Bolivia rising: Social movements and recent political change

What would happen if one day the indigenous peoples of Canada formed a political party and won a general election, and Canada were to have an indigenous prime minister? And what if this new government turned away from selling off the country’s natural resources to the highest foreign bidders – oil, gas, water, forest and mining wealth – and instead adopted a set of values in our international relations which placed at the forefront such goals as the eradication of poverty, protection of the environment, fair trade, and respect for indigenous peoples and their lands?

Well, just such an event has come to pass in Bolivia, with the election in December 2005 of Evo Morales, a coca leaf farmer and the country’s first indigenous president, who won with a majority of 54 per cent – unheard of in Bolivian history.

Left: Evo Morales

An account of what led to this historic election and the deep-rooted origins of the Morales victory was presented to a Glendon audience by Alberto Camacho, one of Bolivia’s leading trade unionists, an adviser to Morales, and an indigenous person himself from the city of Cochabamba. Camacho presented his lecture to a capacity crowd in Glendon’s Senate Chamber on Oct. 23.

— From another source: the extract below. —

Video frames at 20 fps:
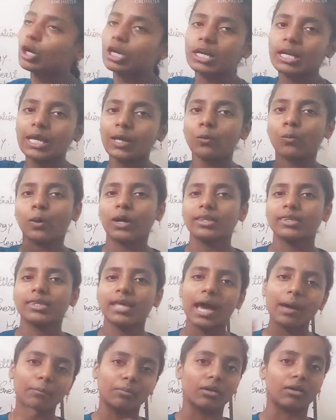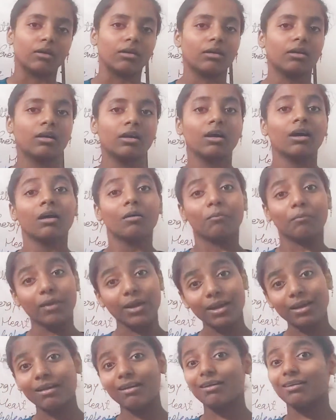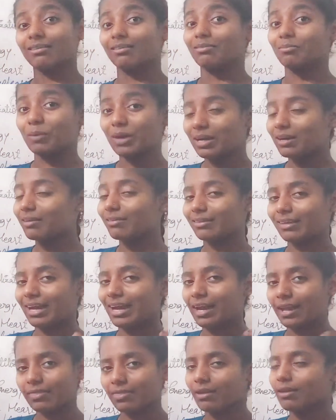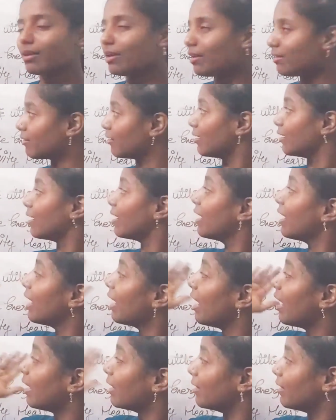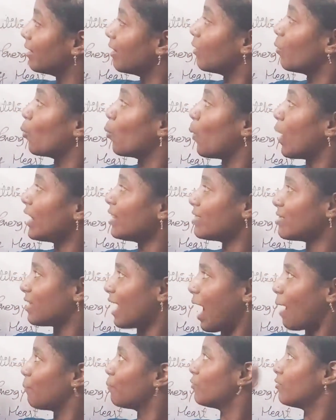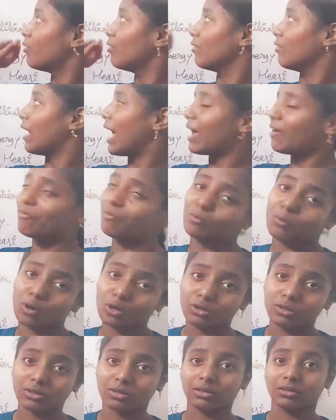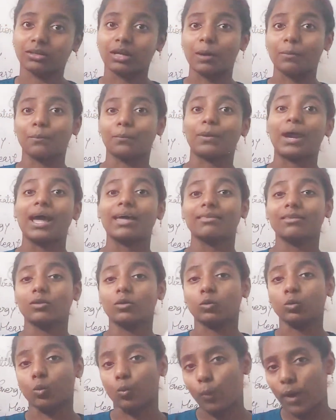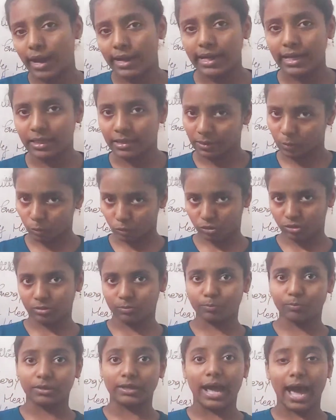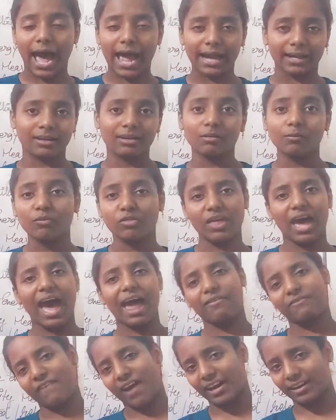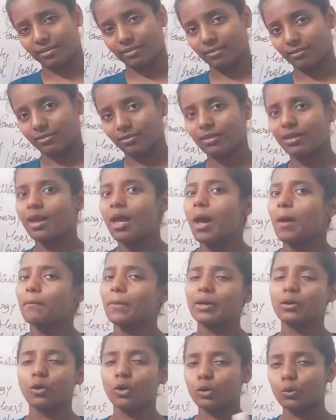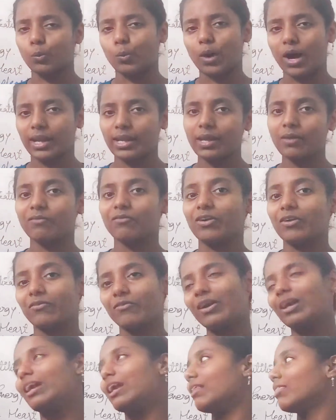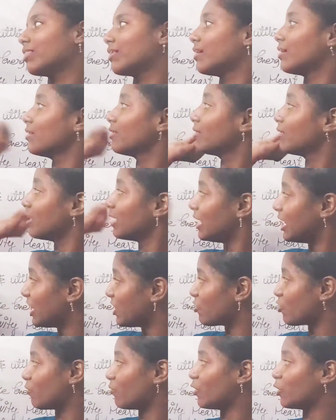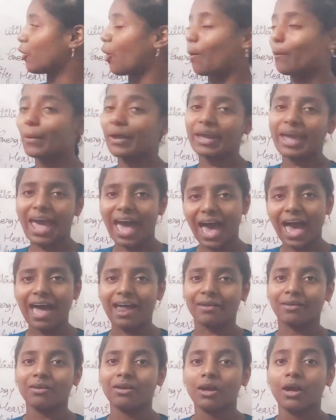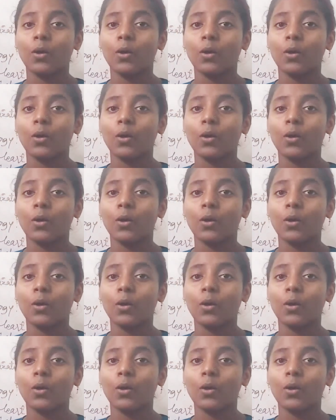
only 1 chapter? Because there is a reason. One chapter, life processes, comprises very used items and factors. But don't worry, we will discuss each of the topic and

Camacho recounted the difficult life of Bolivians in the 1990s and early 2000s under a series of oligarchic regimes dedicated to the privatization of the country’s natural resources. However, when a Spanish company associated with the Bechtel Corporation attempted to privatize Cochabamba’s water in 2000, people took to the streets in protest, forcing the government to back down. Morales, active in organizing the coca leaf industry, emerged as leader of the popular resistance and formed the political party, the Movement Towards Socialism, which won the 2005 elections. On May 1, 2006, the new government nationalized important sectors of the economy in order to redistribute the country’s wealth and power. There are also significant language policy changes under way, with the naming of the indigenous languages, Aymara and Quechua, as official languages in place of Spanish.

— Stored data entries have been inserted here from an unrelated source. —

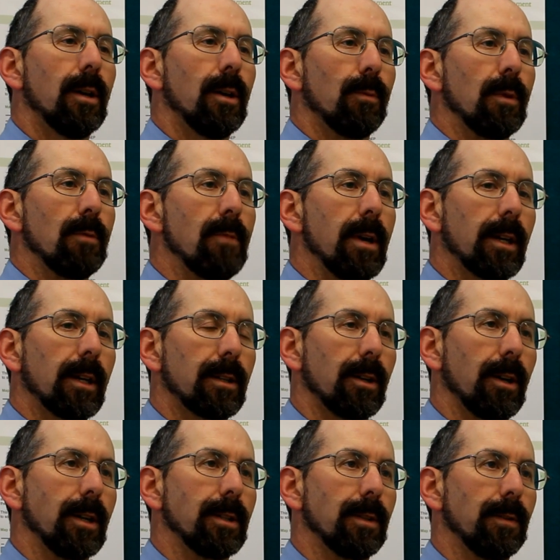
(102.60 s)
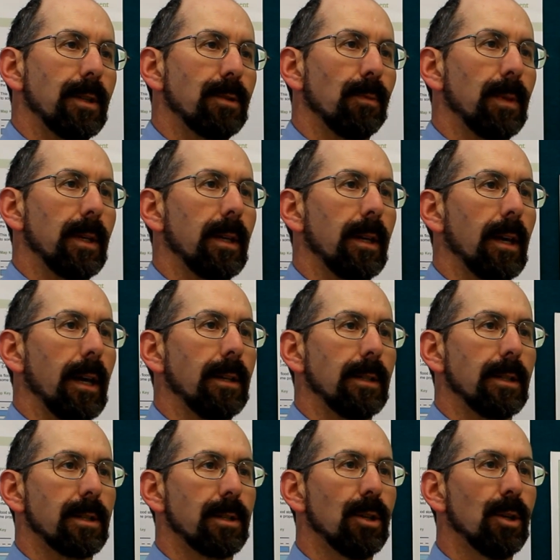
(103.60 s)
We recognise that this will be a
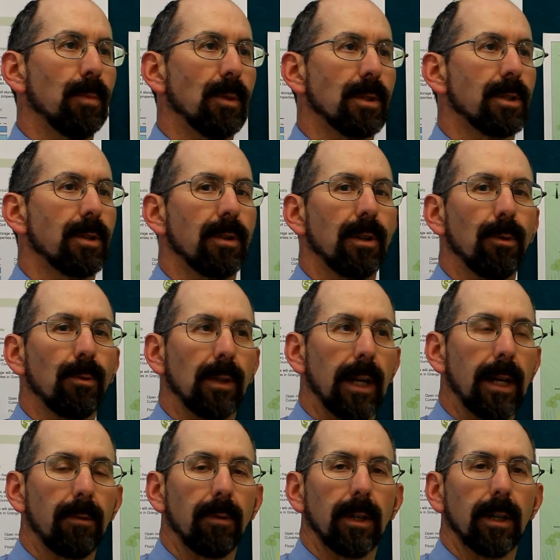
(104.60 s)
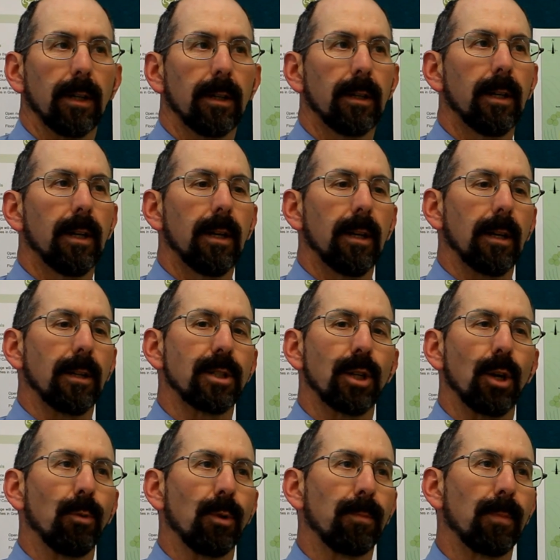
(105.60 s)
disturbance to the local area, and
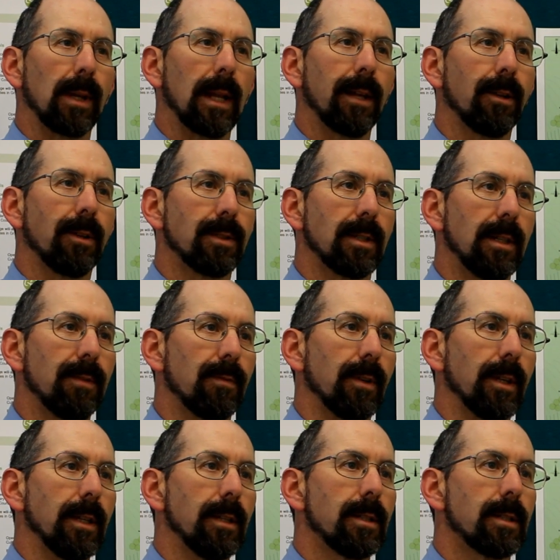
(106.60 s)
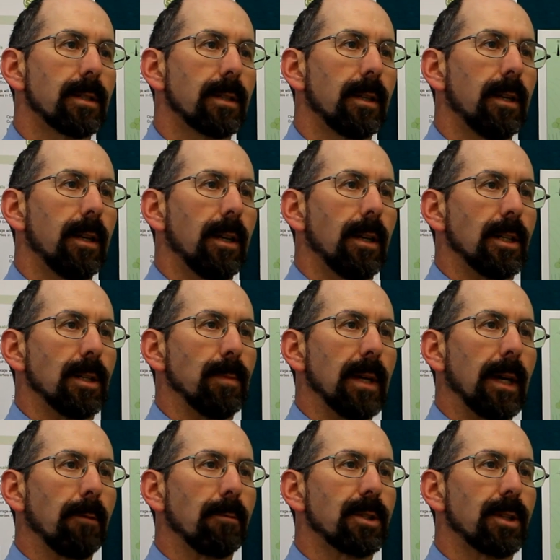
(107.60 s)
so we plan our deliveries to be
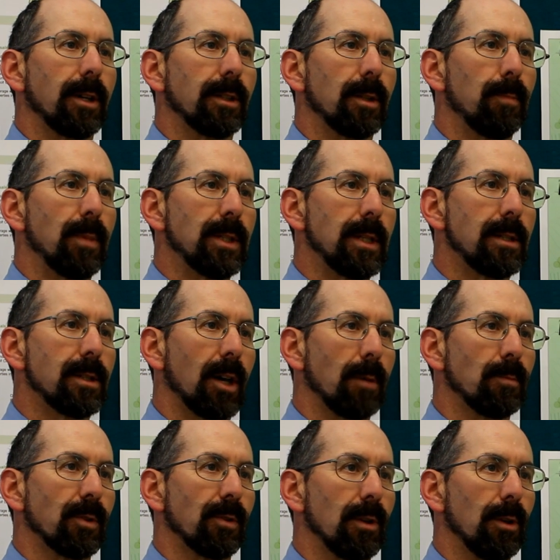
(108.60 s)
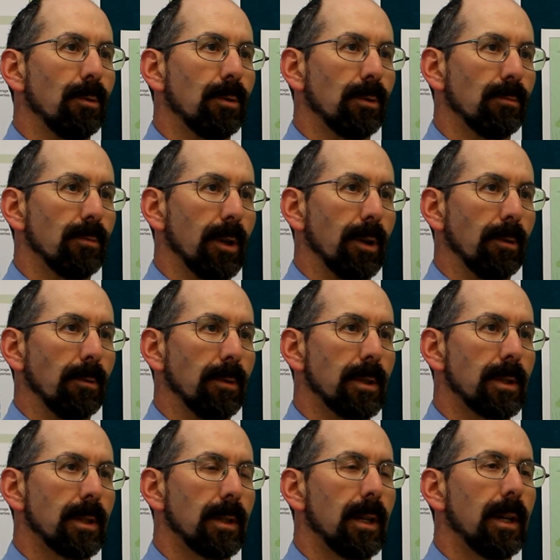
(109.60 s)
outside the busy times on the local
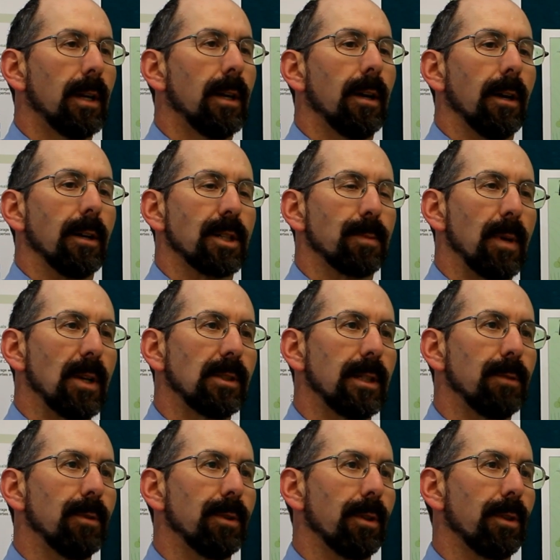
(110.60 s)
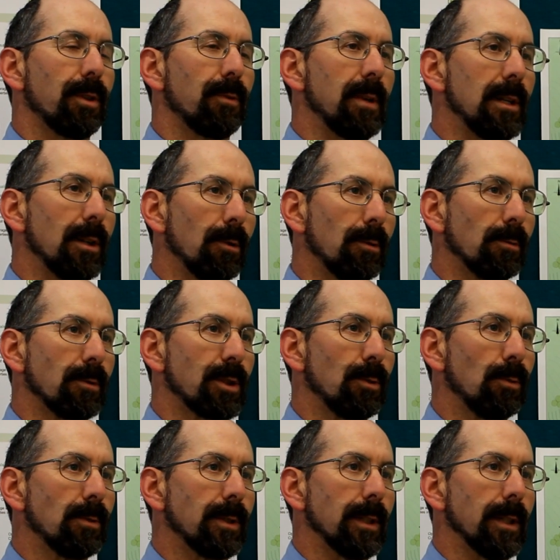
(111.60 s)
roads, especially with the 3 local
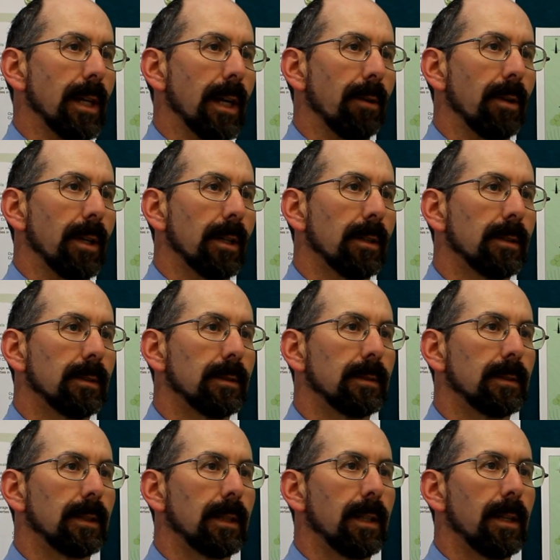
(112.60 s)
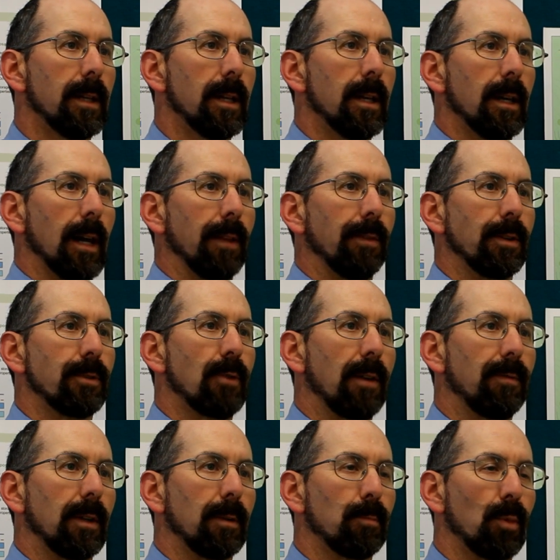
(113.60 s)
schools in the area and the
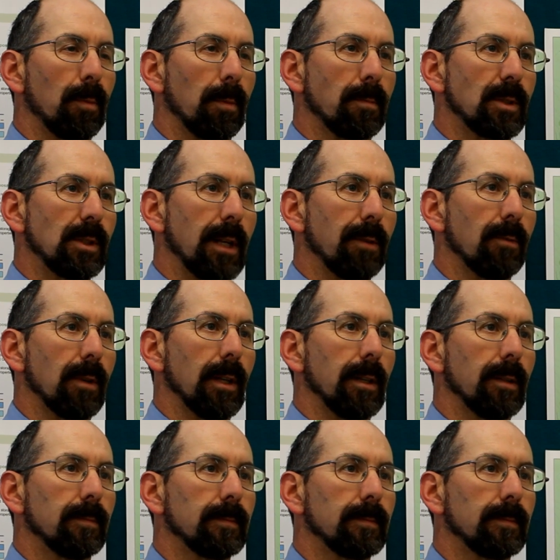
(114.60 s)
traffic problems generally.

His trip to Canada was sponsored by the Canadian Union of Postal Workers, with the goal of increasing Canadians’ understanding of the Bolivian situation by speaking to trade unionists, university groups concerned with Latin America, and youth.

He was especially pleased with the excellent student turnout at Glendon and said that he would take back the Glendon Spanish-language poster of his talk, which he said he would show to President Morales as an illustration of Canadian interest in current developments in Bolivia.